═══ THE INPUT

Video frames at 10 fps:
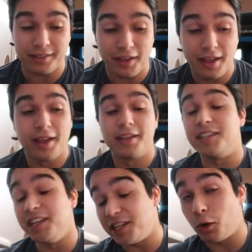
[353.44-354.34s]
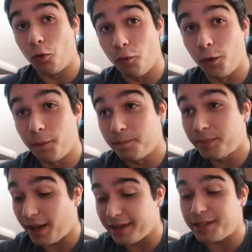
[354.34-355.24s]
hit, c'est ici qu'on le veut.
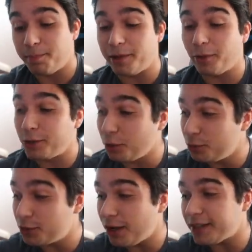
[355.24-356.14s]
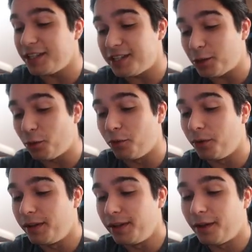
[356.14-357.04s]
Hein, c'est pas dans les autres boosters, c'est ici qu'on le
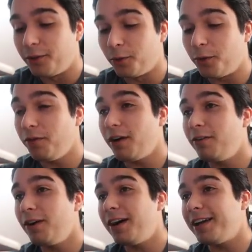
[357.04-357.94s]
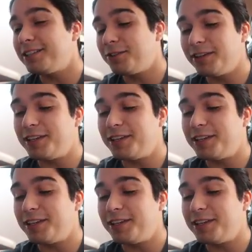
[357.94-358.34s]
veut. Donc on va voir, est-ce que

══════
═══ THE INPUT

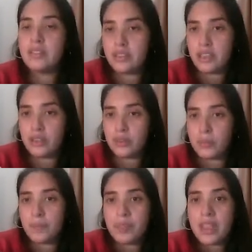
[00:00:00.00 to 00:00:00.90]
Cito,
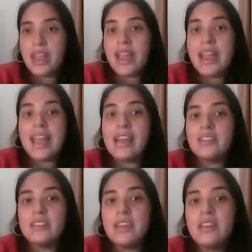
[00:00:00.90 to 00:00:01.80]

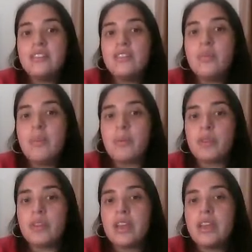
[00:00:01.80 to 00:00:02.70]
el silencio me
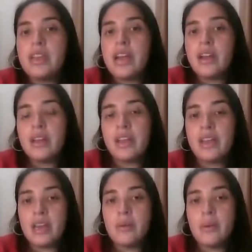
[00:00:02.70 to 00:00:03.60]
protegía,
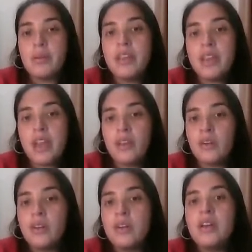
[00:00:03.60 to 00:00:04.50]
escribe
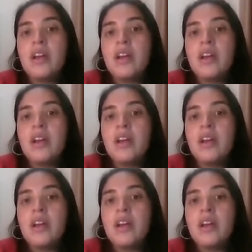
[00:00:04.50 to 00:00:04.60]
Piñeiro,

══════

### [WORK INSTRUCTIONS]
Within the listing above, print exactly the stretch beginning at the line that contains "Video frames at" and finishing at the line that contains "[357.04-357.94s]", ends kept, pictures left out, and nothing more.

### [ANSWER SECTION]
Video frames at 10 fps:
[353.44-354.34s]
[354.34-355.24s]
hit, c'est ici qu'on le veut.
[355.24-356.14s]
[356.14-357.04s]
Hein, c'est pas dans les autres boosters, c'est ici qu'on le
[357.04-357.94s]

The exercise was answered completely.